Collected data:
"""

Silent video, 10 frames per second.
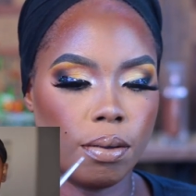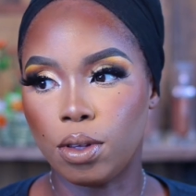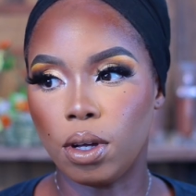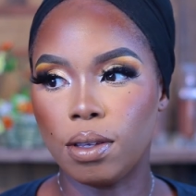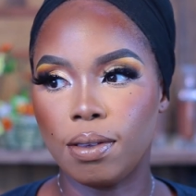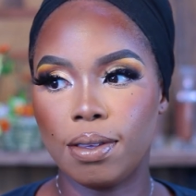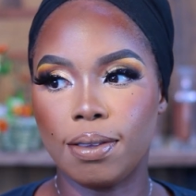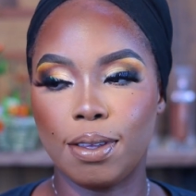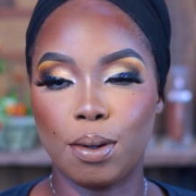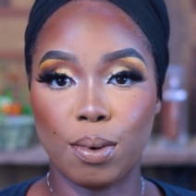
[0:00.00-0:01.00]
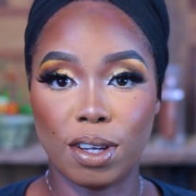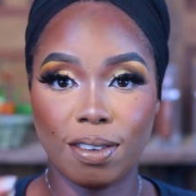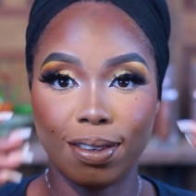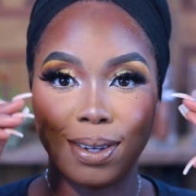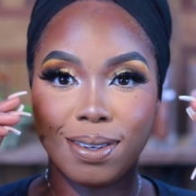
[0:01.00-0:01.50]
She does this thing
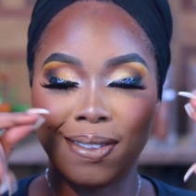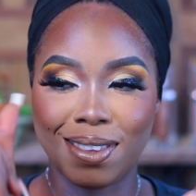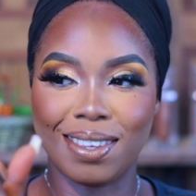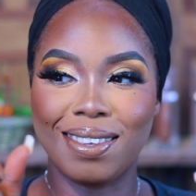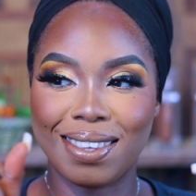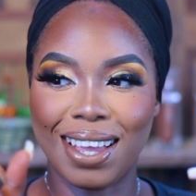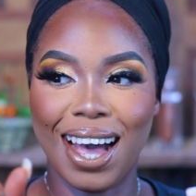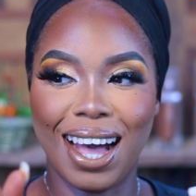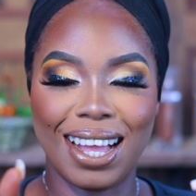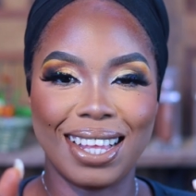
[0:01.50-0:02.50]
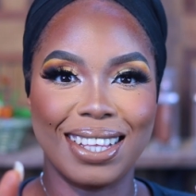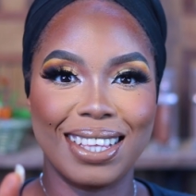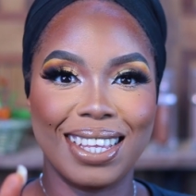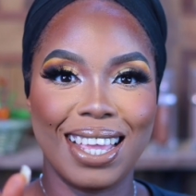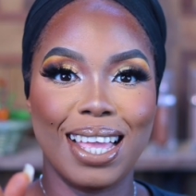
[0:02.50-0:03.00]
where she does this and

"""

■ The task:
Type the entries again verbatim. Drop the images.

■ Solution:
Silent video, 10 frames per second.
[0:00.00-0:01.00]
[0:01.00-0:01.50]
She does this thing
[0:01.50-0:02.50]
[0:02.50-0:03.00]
where she does this and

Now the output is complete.